What to do: Every line of the data below should be retyped exactly, with no images carried over.

Dataset excerpts:
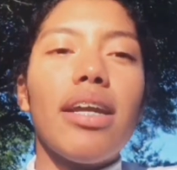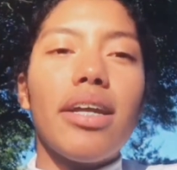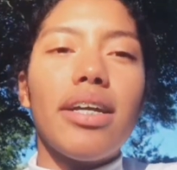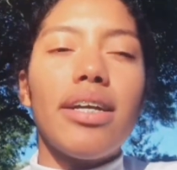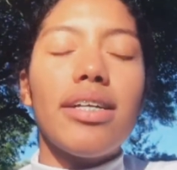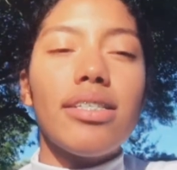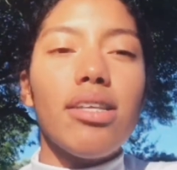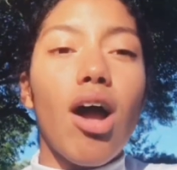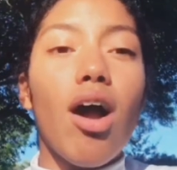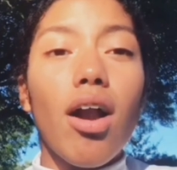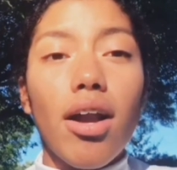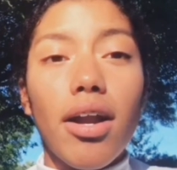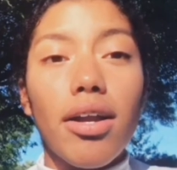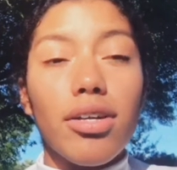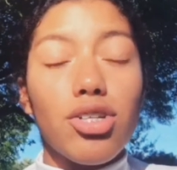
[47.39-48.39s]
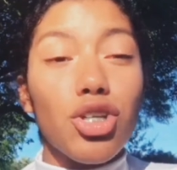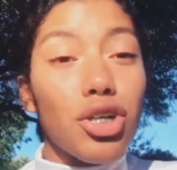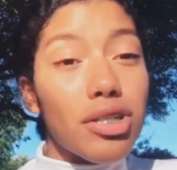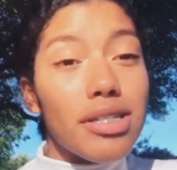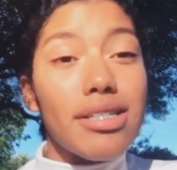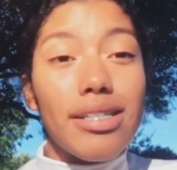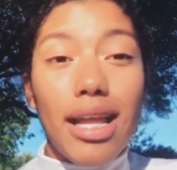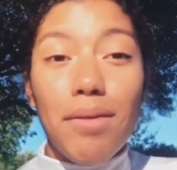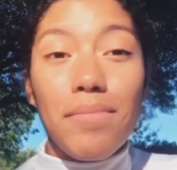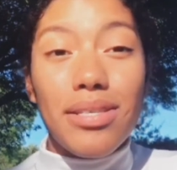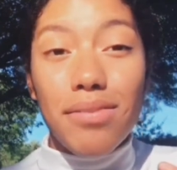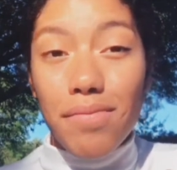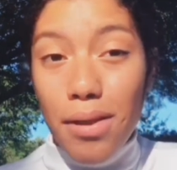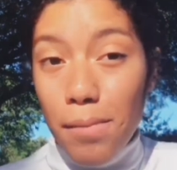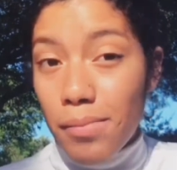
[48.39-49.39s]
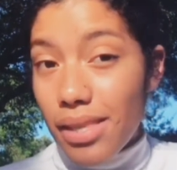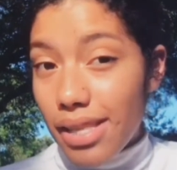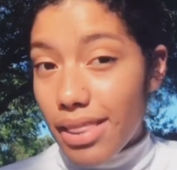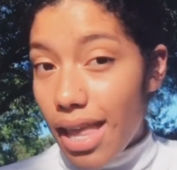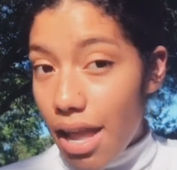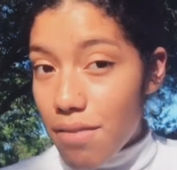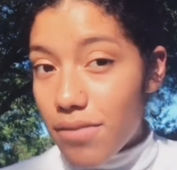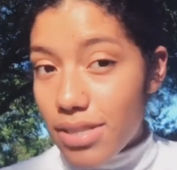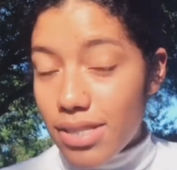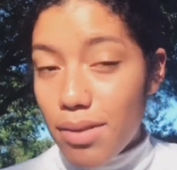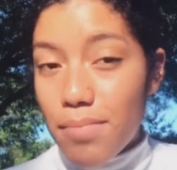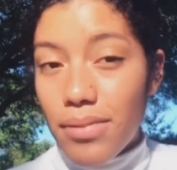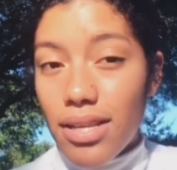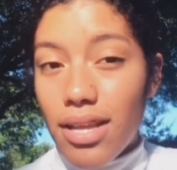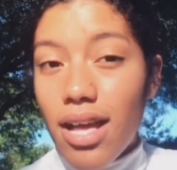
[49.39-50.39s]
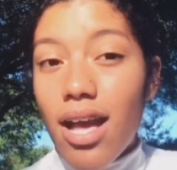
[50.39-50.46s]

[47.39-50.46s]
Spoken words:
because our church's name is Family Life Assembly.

Solution to this exercise:
[47.39-48.39s]
[48.39-49.39s]
[49.39-50.39s]
[50.39-50.46s]

[47.39-50.46s]
Spoken words:
because our church's name is Family Life Assembly.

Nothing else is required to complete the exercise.